* [Data]:
────────────────

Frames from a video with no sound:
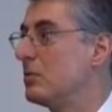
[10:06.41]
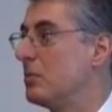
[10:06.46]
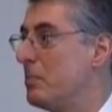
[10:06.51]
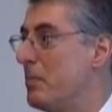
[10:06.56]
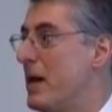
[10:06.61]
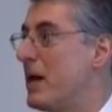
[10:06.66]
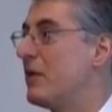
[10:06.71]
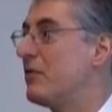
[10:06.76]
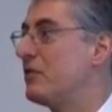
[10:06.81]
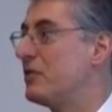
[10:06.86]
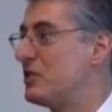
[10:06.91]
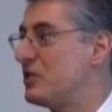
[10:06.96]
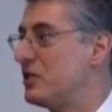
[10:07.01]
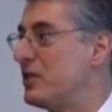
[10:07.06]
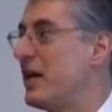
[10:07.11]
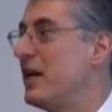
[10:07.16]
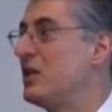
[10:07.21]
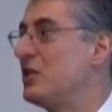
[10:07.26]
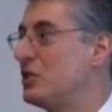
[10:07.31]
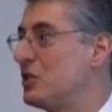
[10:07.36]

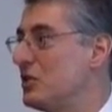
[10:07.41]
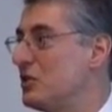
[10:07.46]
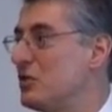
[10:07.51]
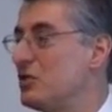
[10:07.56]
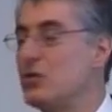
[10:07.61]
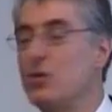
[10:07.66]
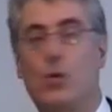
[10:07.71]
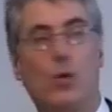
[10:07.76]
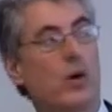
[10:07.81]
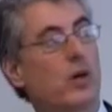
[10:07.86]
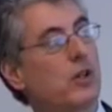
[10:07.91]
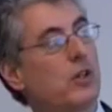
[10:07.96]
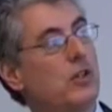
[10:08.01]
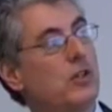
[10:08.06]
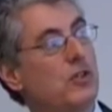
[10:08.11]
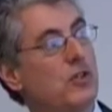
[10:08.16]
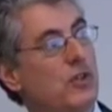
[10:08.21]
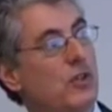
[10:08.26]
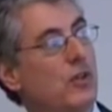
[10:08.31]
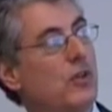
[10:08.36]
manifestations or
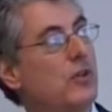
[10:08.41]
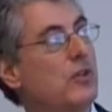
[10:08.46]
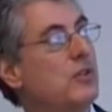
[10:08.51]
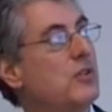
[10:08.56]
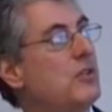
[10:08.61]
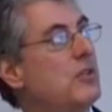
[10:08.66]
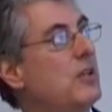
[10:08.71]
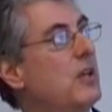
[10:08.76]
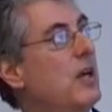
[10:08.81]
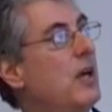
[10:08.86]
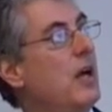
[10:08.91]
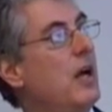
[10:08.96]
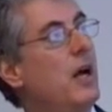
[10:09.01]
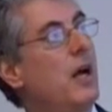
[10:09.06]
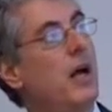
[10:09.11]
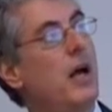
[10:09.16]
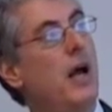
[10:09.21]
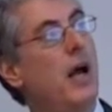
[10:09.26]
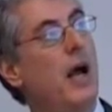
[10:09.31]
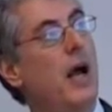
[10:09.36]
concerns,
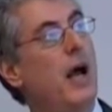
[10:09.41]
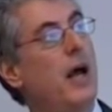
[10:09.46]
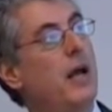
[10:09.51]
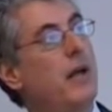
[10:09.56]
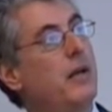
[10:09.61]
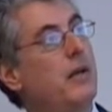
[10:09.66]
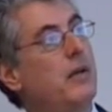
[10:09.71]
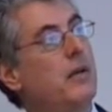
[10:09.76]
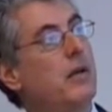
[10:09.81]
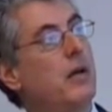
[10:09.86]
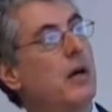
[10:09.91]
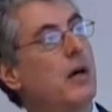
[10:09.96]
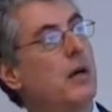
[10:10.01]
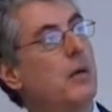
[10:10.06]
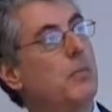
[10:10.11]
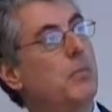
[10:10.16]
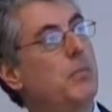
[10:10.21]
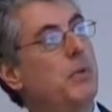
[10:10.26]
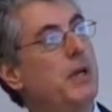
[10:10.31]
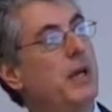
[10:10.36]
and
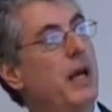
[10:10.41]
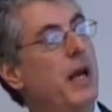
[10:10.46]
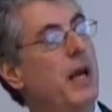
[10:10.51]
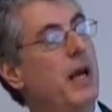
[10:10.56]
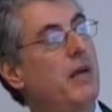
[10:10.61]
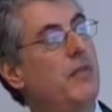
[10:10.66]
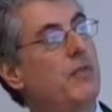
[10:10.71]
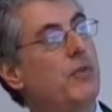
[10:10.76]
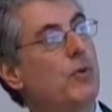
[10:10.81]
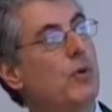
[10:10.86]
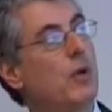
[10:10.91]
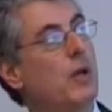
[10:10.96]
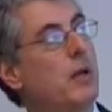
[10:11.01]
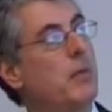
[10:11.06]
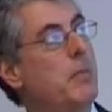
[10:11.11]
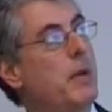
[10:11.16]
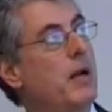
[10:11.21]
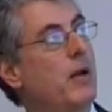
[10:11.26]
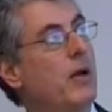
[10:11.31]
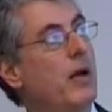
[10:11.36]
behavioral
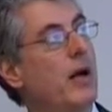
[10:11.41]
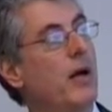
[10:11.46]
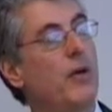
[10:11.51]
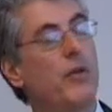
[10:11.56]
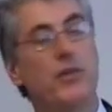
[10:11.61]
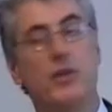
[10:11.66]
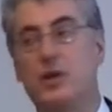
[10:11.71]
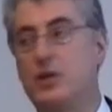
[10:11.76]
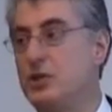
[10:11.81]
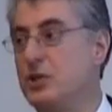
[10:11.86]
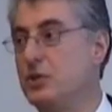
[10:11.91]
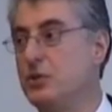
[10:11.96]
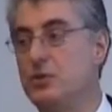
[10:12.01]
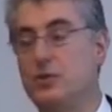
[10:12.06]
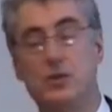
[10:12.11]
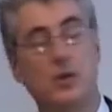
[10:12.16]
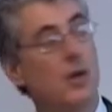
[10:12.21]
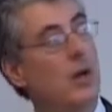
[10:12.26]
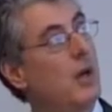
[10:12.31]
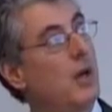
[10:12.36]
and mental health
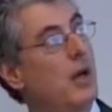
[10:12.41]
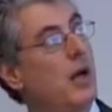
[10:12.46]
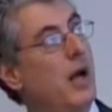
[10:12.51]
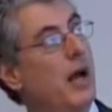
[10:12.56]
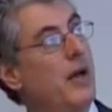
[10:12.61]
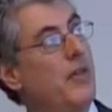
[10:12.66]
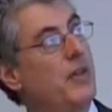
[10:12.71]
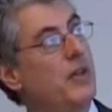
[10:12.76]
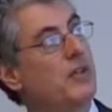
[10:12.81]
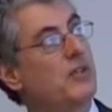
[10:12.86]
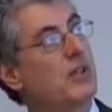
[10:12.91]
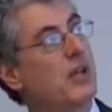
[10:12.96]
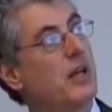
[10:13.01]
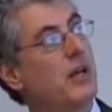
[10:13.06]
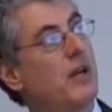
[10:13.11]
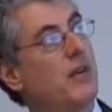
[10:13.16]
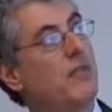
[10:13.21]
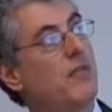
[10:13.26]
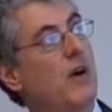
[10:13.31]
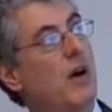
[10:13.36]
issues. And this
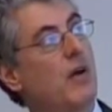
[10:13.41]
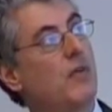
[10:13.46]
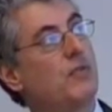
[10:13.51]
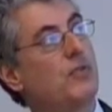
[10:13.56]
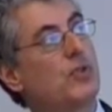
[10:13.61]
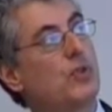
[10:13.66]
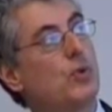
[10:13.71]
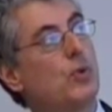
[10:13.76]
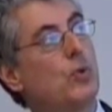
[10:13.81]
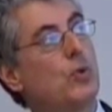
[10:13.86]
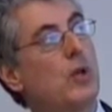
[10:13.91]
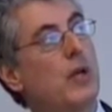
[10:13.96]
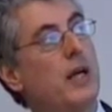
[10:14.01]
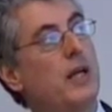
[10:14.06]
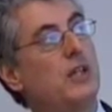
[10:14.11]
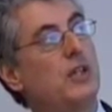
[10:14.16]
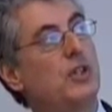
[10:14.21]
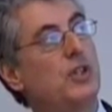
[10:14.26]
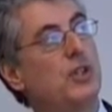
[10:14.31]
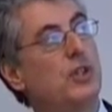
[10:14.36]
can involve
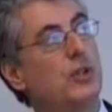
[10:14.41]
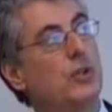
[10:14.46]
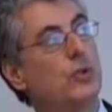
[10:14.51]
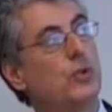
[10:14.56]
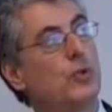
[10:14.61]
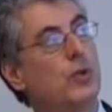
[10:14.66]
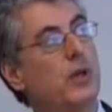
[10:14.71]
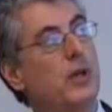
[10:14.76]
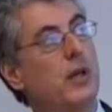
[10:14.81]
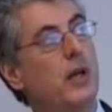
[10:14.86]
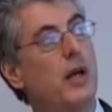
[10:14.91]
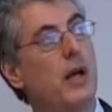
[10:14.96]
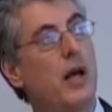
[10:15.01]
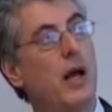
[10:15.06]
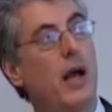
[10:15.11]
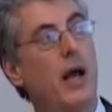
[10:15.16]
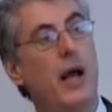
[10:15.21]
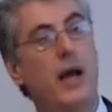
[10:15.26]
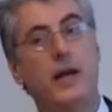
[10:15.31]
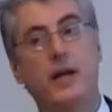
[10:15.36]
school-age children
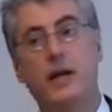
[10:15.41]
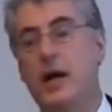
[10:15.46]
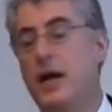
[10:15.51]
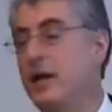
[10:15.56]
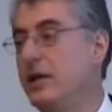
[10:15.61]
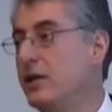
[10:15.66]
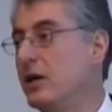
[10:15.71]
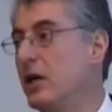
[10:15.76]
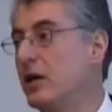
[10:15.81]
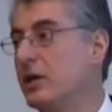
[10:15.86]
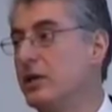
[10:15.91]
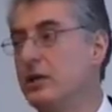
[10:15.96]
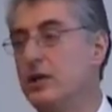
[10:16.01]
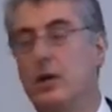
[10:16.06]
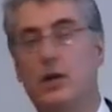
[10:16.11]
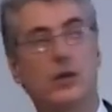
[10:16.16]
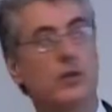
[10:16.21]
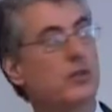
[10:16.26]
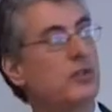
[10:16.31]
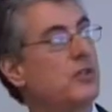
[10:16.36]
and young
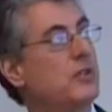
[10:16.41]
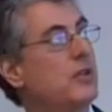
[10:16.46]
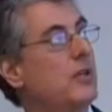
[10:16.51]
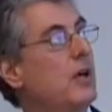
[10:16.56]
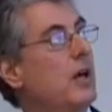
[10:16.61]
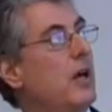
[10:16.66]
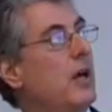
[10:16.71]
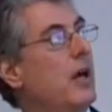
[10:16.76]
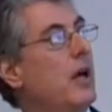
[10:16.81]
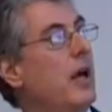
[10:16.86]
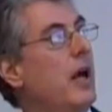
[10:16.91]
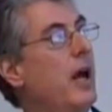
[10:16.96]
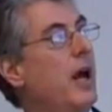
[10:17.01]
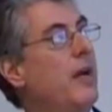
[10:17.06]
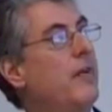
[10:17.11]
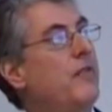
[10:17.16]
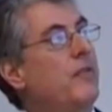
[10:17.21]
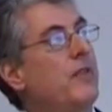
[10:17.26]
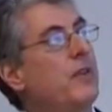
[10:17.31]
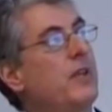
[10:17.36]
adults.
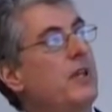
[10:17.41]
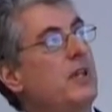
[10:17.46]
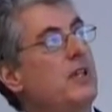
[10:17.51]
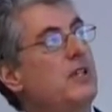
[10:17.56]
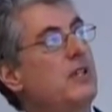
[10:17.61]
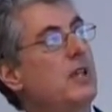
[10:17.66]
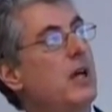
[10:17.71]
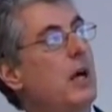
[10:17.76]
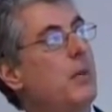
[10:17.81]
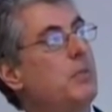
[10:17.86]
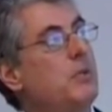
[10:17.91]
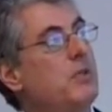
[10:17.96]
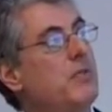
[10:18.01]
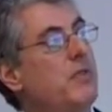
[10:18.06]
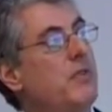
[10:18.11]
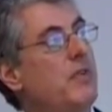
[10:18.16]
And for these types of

────────────────

* [Directions for this task]:
The output should be the material above, copied exactly, without its pictures.

* [Task output]:
Frames from a video with no sound:
[10:06.41]
[10:06.46]
[10:06.51]
[10:06.56]
[10:06.61]
[10:06.66]
[10:06.71]
[10:06.76]
[10:06.81]
[10:06.86]
[10:06.91]
[10:06.96]
[10:07.01]
[10:07.06]
[10:07.11]
[10:07.16]
[10:07.21]
[10:07.26]
[10:07.31]
[10:07.36]

[10:07.41]
[10:07.46]
[10:07.51]
[10:07.56]
[10:07.61]
[10:07.66]
[10:07.71]
[10:07.76]
[10:07.81]
[10:07.86]
[10:07.91]
[10:07.96]
[10:08.01]
[10:08.06]
[10:08.11]
[10:08.16]
[10:08.21]
[10:08.26]
[10:08.31]
[10:08.36]
manifestations or
[10:08.41]
[10:08.46]
[10:08.51]
[10:08.56]
[10:08.61]
[10:08.66]
[10:08.71]
[10:08.76]
[10:08.81]
[10:08.86]
[10:08.91]
[10:08.96]
[10:09.01]
[10:09.06]
[10:09.11]
[10:09.16]
[10:09.21]
[10:09.26]
[10:09.31]
[10:09.36]
concerns,
[10:09.41]
[10:09.46]
[10:09.51]
[10:09.56]
[10:09.61]
[10:09.66]
[10:09.71]
[10:09.76]
[10:09.81]
[10:09.86]
[10:09.91]
[10:09.96]
[10:10.01]
[10:10.06]
[10:10.11]
[10:10.16]
[10:10.21]
[10:10.26]
[10:10.31]
[10:10.36]
and
[10:10.41]
[10:10.46]
[10:10.51]
[10:10.56]
[10:10.61]
[10:10.66]
[10:10.71]
[10:10.76]
[10:10.81]
[10:10.86]
[10:10.91]
[10:10.96]
[10:11.01]
[10:11.06]
[10:11.11]
[10:11.16]
[10:11.21]
[10:11.26]
[10:11.31]
[10:11.36]
behavioral
[10:11.41]
[10:11.46]
[10:11.51]
[10:11.56]
[10:11.61]
[10:11.66]
[10:11.71]
[10:11.76]
[10:11.81]
[10:11.86]
[10:11.91]
[10:11.96]
[10:12.01]
[10:12.06]
[10:12.11]
[10:12.16]
[10:12.21]
[10:12.26]
[10:12.31]
[10:12.36]
and mental health
[10:12.41]
[10:12.46]
[10:12.51]
[10:12.56]
[10:12.61]
[10:12.66]
[10:12.71]
[10:12.76]
[10:12.81]
[10:12.86]
[10:12.91]
[10:12.96]
[10:13.01]
[10:13.06]
[10:13.11]
[10:13.16]
[10:13.21]
[10:13.26]
[10:13.31]
[10:13.36]
issues. And this
[10:13.41]
[10:13.46]
[10:13.51]
[10:13.56]
[10:13.61]
[10:13.66]
[10:13.71]
[10:13.76]
[10:13.81]
[10:13.86]
[10:13.91]
[10:13.96]
[10:14.01]
[10:14.06]
[10:14.11]
[10:14.16]
[10:14.21]
[10:14.26]
[10:14.31]
[10:14.36]
can involve
[10:14.41]
[10:14.46]
[10:14.51]
[10:14.56]
[10:14.61]
[10:14.66]
[10:14.71]
[10:14.76]
[10:14.81]
[10:14.86]
[10:14.91]
[10:14.96]
[10:15.01]
[10:15.06]
[10:15.11]
[10:15.16]
[10:15.21]
[10:15.26]
[10:15.31]
[10:15.36]
school-age children
[10:15.41]
[10:15.46]
[10:15.51]
[10:15.56]
[10:15.61]
[10:15.66]
[10:15.71]
[10:15.76]
[10:15.81]
[10:15.86]
[10:15.91]
[10:15.96]
[10:16.01]
[10:16.06]
[10:16.11]
[10:16.16]
[10:16.21]
[10:16.26]
[10:16.31]
[10:16.36]
and young
[10:16.41]
[10:16.46]
[10:16.51]
[10:16.56]
[10:16.61]
[10:16.66]
[10:16.71]
[10:16.76]
[10:16.81]
[10:16.86]
[10:16.91]
[10:16.96]
[10:17.01]
[10:17.06]
[10:17.11]
[10:17.16]
[10:17.21]
[10:17.26]
[10:17.31]
[10:17.36]
adults.
[10:17.41]
[10:17.46]
[10:17.51]
[10:17.56]
[10:17.61]
[10:17.66]
[10:17.71]
[10:17.76]
[10:17.81]
[10:17.86]
[10:17.91]
[10:17.96]
[10:18.01]
[10:18.06]
[10:18.11]
[10:18.16]
And for these types of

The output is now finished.